── SUPPLIED ENTRIES ──

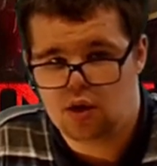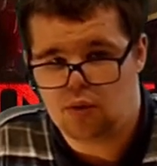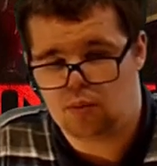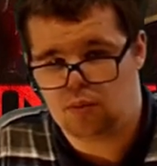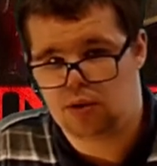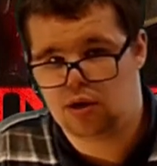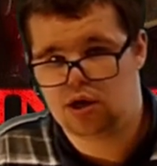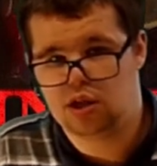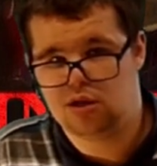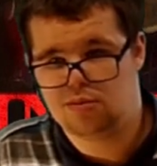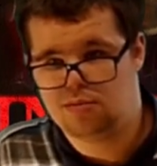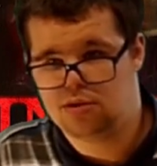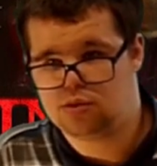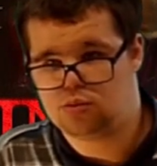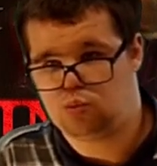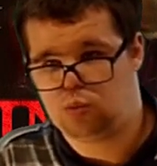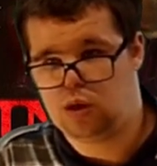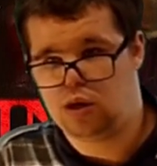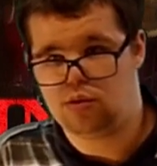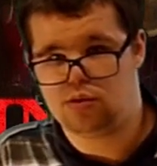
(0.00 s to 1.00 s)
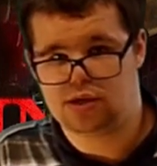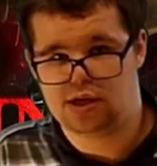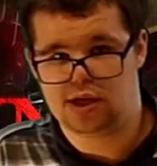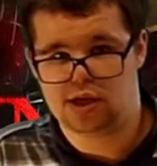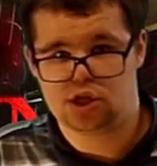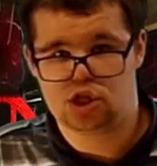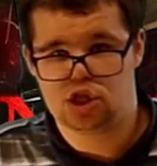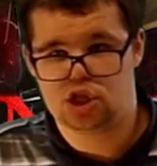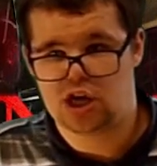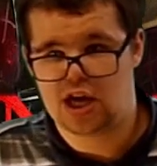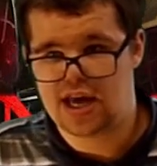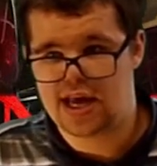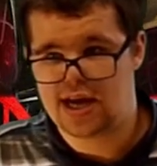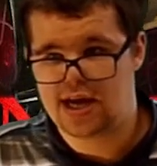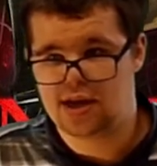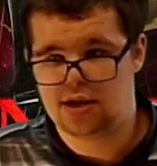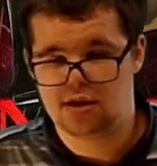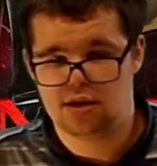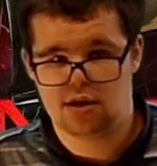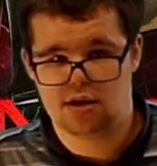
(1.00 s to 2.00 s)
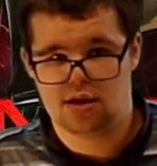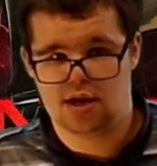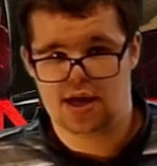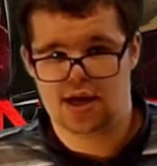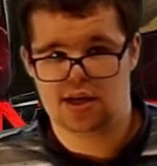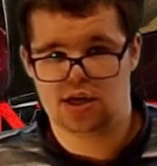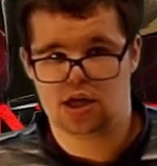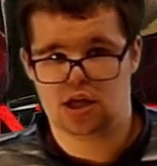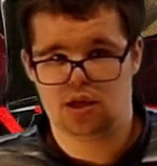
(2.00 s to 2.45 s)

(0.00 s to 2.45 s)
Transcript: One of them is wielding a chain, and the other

───

#### TASK DIRECTIONS
Could the entries be output exactly as written, but without their images?

#### TASK RESULT
(0.00 s to 1.00 s)
(1.00 s to 2.00 s)
(2.00 s to 2.45 s)

(0.00 s to 2.45 s)
Transcript: One of them is wielding a chain, and the other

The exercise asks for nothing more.